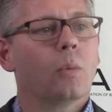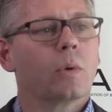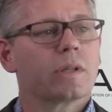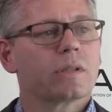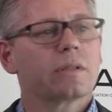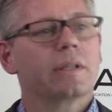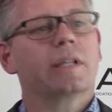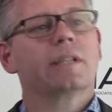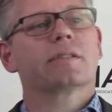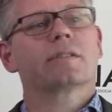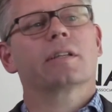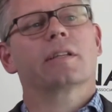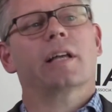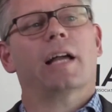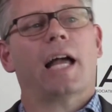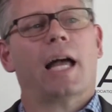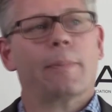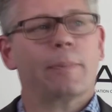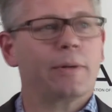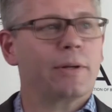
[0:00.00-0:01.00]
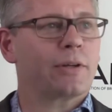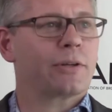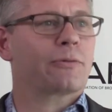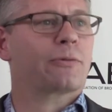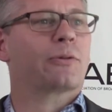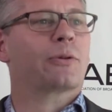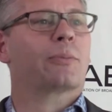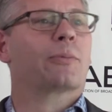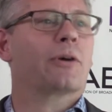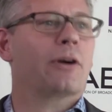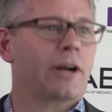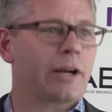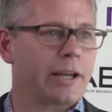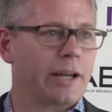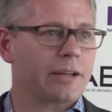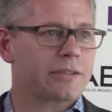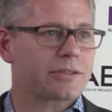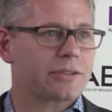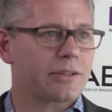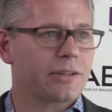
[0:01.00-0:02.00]
which leads to the happiness for the
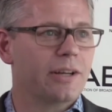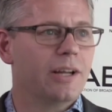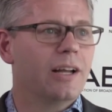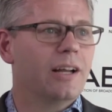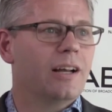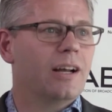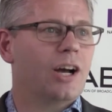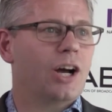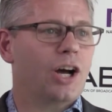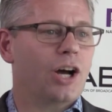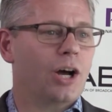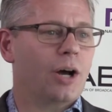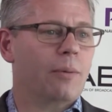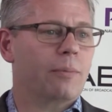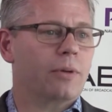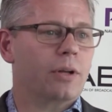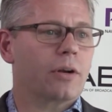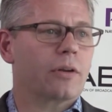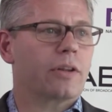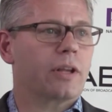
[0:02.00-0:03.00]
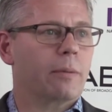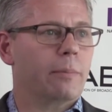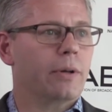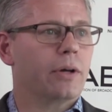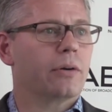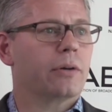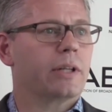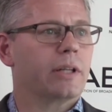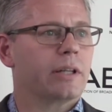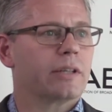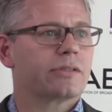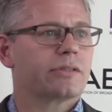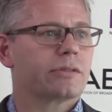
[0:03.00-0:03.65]
broadcaster. The ability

++++++++++++++++++++

● **WHAT TO WORK ON**:
Copy each line of the material above exactly, but not the images.

● **RESPONSE FOR THIS EXERCISE**:
[0:00.00-0:01.00]
[0:01.00-0:02.00]
which leads to the happiness for the
[0:02.00-0:03.00]
[0:03.00-0:03.65]
broadcaster. The ability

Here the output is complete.